Come andrà a finire nessuno lo sa, ma è difficile credere che potrà andare avanti così per altri cinque anni perché i partiti di governo delle nazioni vittime stanno perdendo legittimità mese per mese. L’indice di gradimento di Mariano Rajoy in Spagna è già sceso al 15%, il suo gradimento di un anno fa è ormai un lontano ricordo.

Ma lo status quo non è sostenibile nemmeno al Nord, dove gli sforzi per i salvataggi si stanno trasformando in qualcosa di più profondo. Il Partito della Libertà in Olanda sta già chiedendo un referendum, e il premier Mark Rutte ha di fronte un elettorato euroscettico, non tanto diverso dagli elettori britannici in questi giorni.

Un sondaggio di Die Zeit mostra che il 60% dei tedeschi ora si oppongono al trasferimento di altri poteri a Bruxelles. La Cancelliera Angela Merkel dei cristiano-democratici potrebbe tranquillamente controfirmare gran parte del discorso di David Cameron.

I tedeschi vogliono anche un diverso tipo di UE, e certamente uno che eviti qualsiasi tipo di condivisione del debito – e questo a sua volta significa ripensare le ipotesi di una integrazione sempre più stretta. Da qui l’asse emergente “anglo-tedesco” di cui adesso si scrive tanto sulla stampa francese, spagnola e italiana.

La Tribune
ha pubblicato stamattina un pezzo affascinante che ha descritto il discorso di Cameron come una specie di dialogo con Berlino su come riformare l’Unione europea, quasi una minaccia di ritirarsi dalla UE: “Cameron: la tentation de redessiner l’Europe avec… Berlin”.
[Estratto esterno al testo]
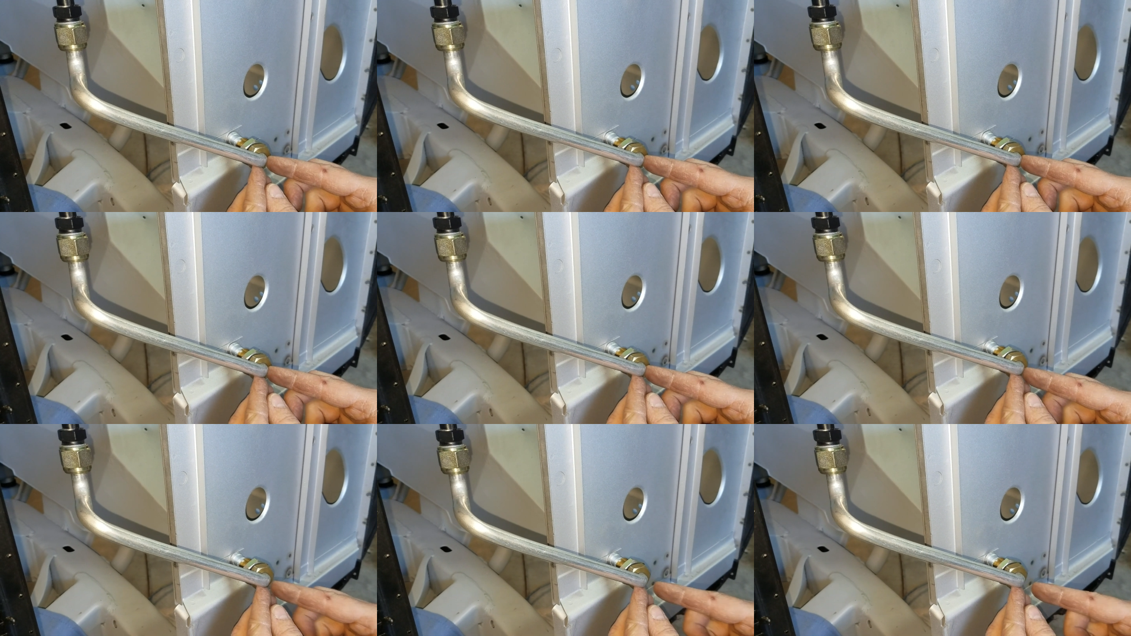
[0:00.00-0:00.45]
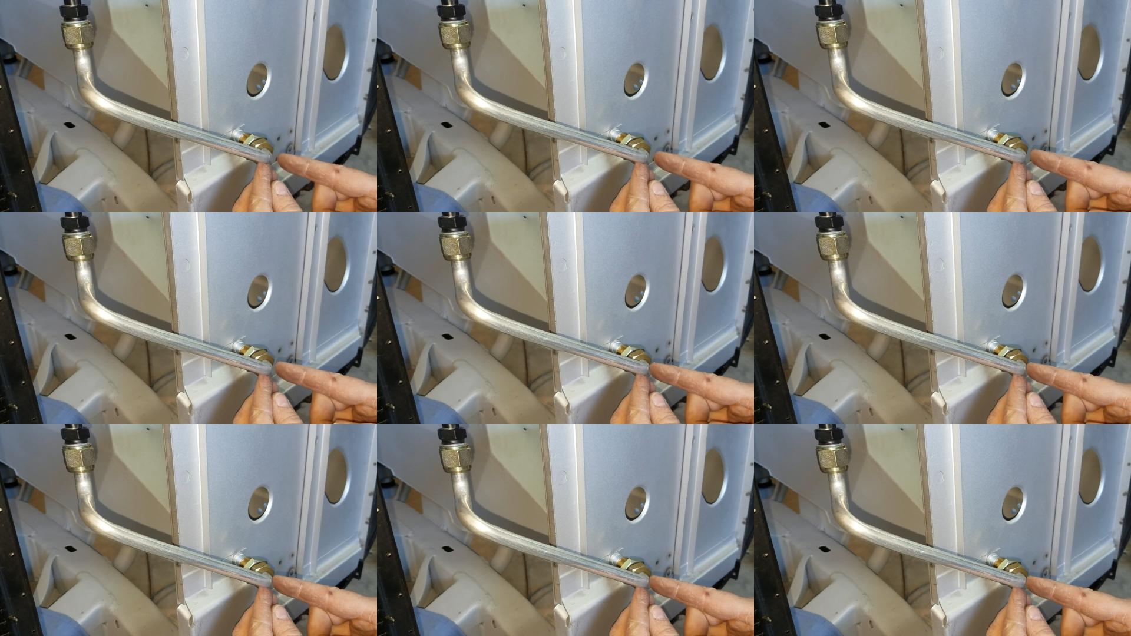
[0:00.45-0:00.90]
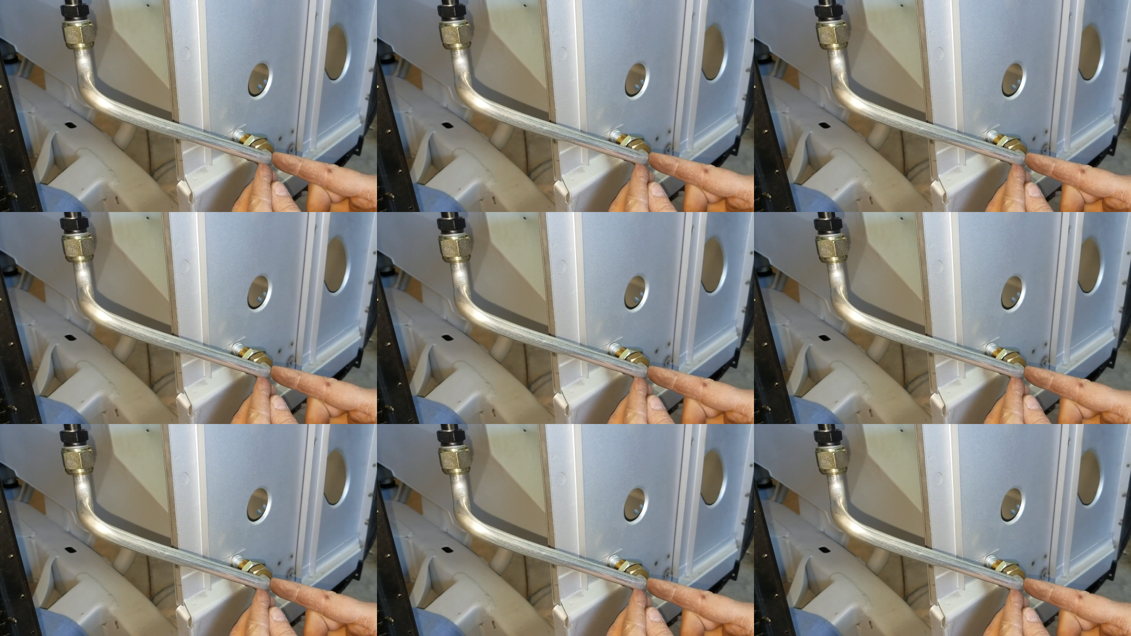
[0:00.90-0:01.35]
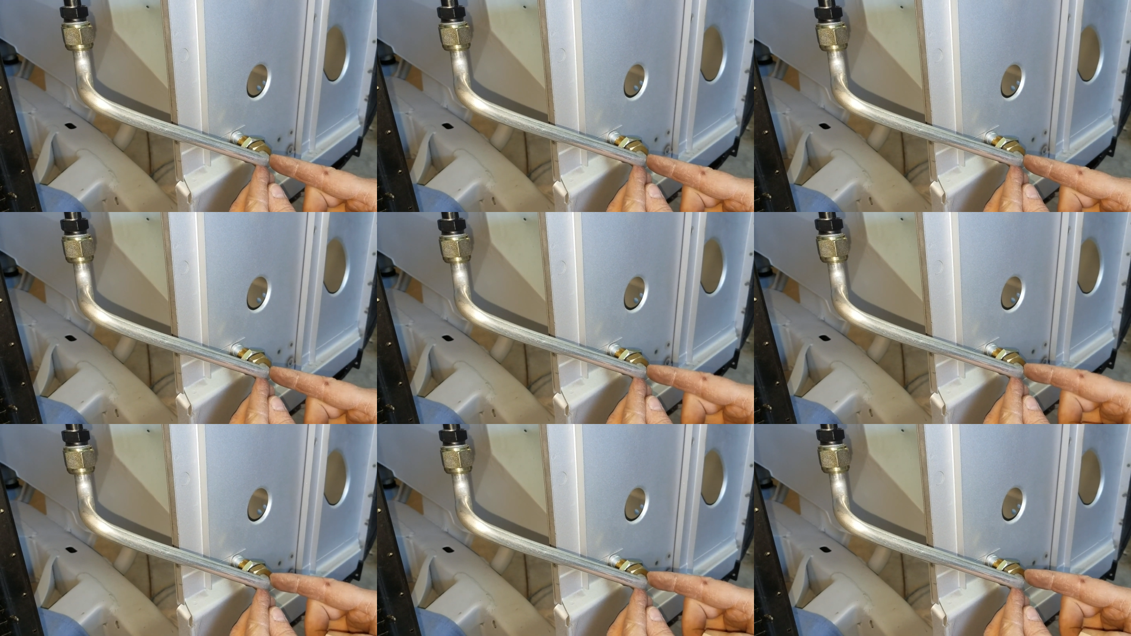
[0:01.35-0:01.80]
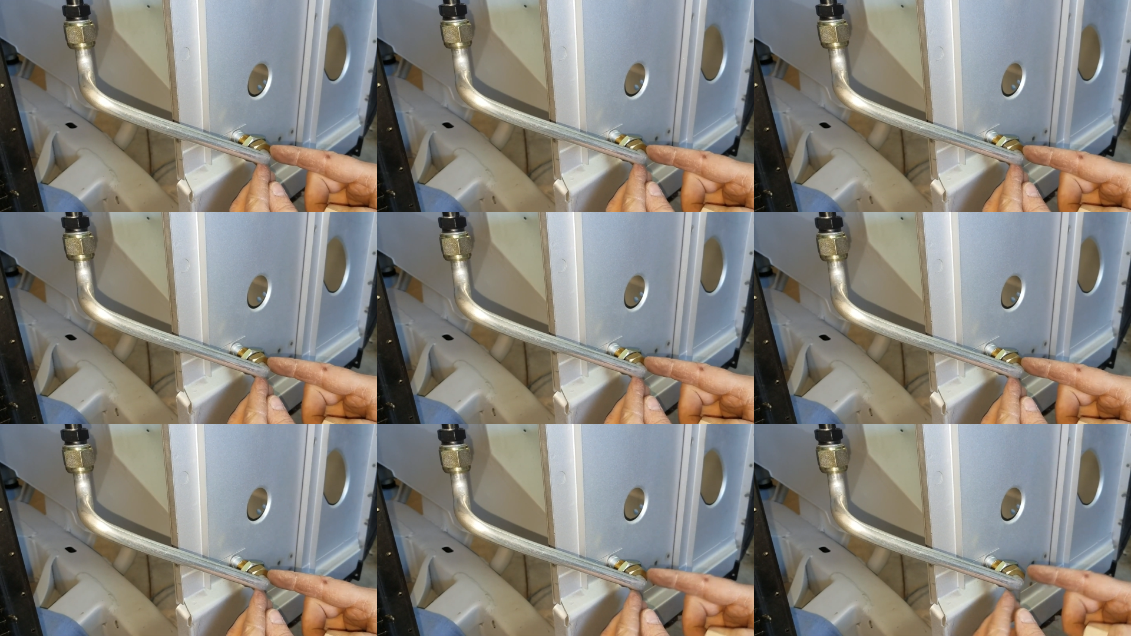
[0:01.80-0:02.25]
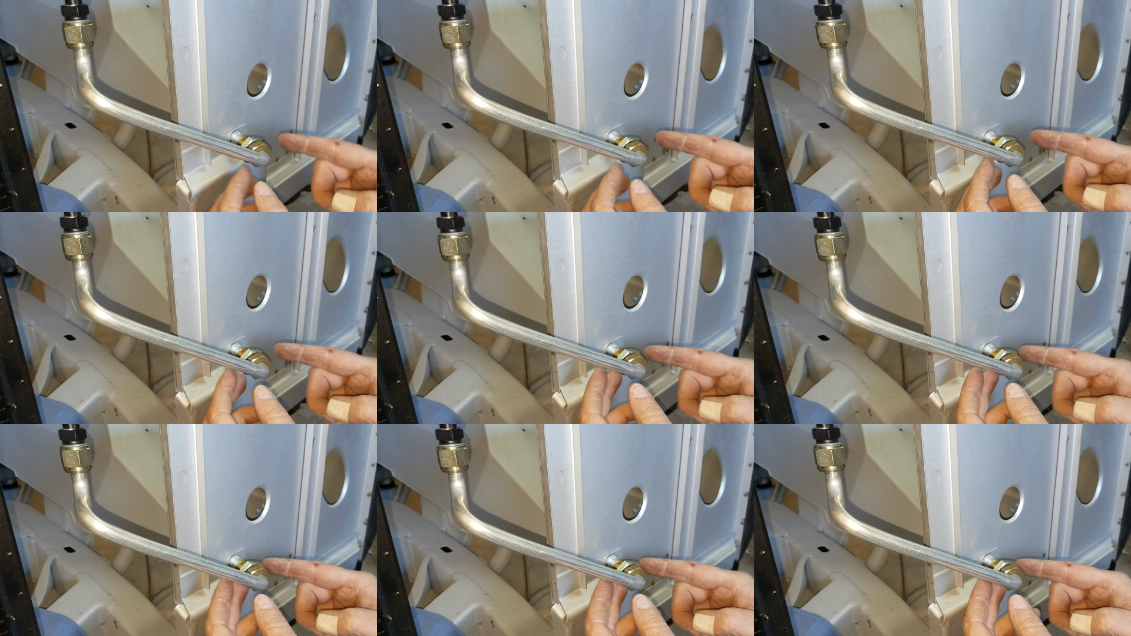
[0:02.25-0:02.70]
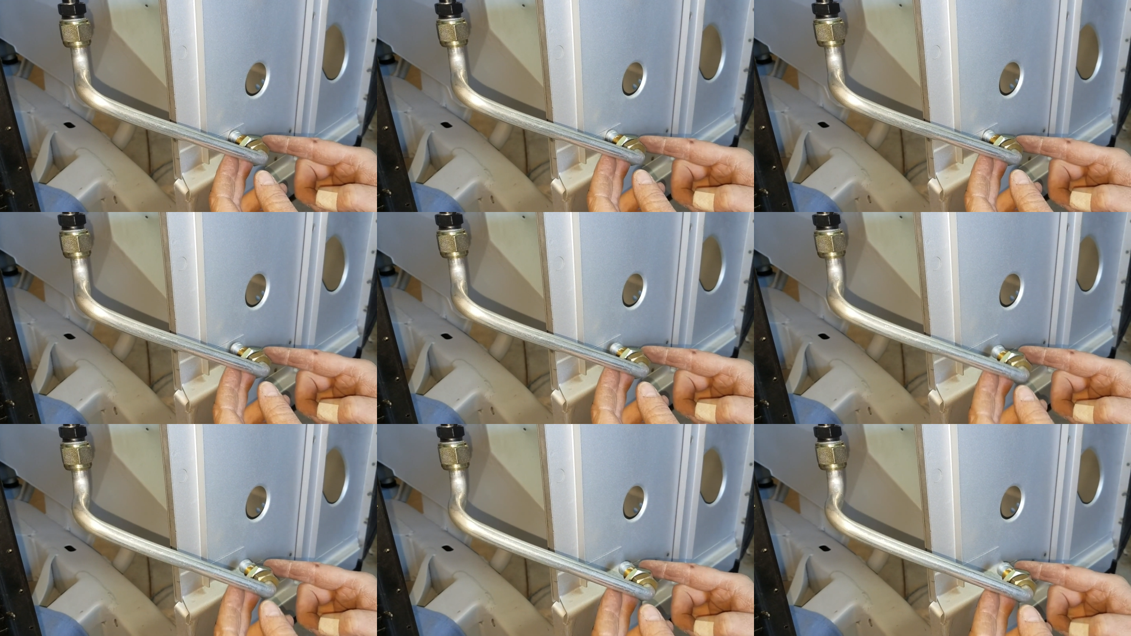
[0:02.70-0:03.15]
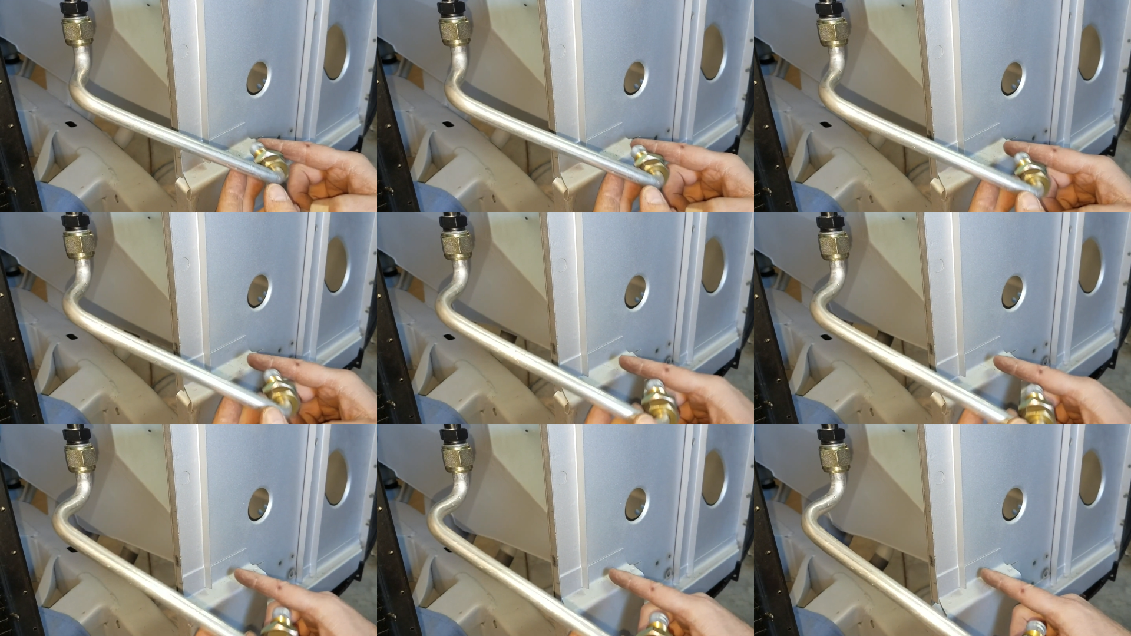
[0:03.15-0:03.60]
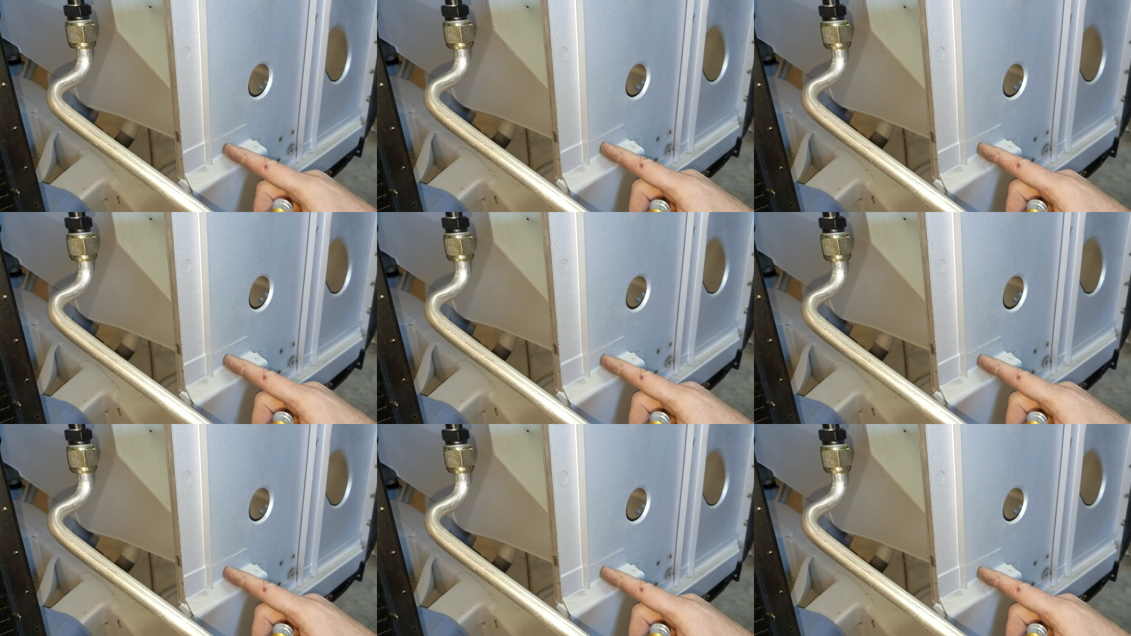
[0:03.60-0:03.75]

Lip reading: [unreadable: no face in view]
La Tribune ha ragione. Le cose non stanno esattamente come sembra. Loro non sono mai stati in Europa. La domanda interessante è se la Gran Bretagna dovrebbe lasciarsi attrarre ancora in un’altra guerra civile europea – questa volta, per lo meno pacifica – da parte delle potenze continentali che hanno bisogno di una forza per riequilibrarsi. La Germania e altri paesi possono desiderare di farci entrare, ma dovremo ascoltare queste sirene?

da ComeDonChisciotte
Fonte: http://blogs.telegraph.co.uk
Link: http://blogs.telegraph.co.uk/finance/ambroseevans-pritchard/100022429/david-camerons-referendum-may-never-be-necessary/
23.01.2013
Traduzione per ComeDonChisciotte a cura di BOSQUE PRIMARIO

Note :

1. Isteresi è la dipendenza di un sistema non solo dall’ambiente in cui si realizza, ma anche dal retaggio dell’ambiente in cui si è sviluppato e di cui conserva, nel suo profondo, tutte le caratteristiche.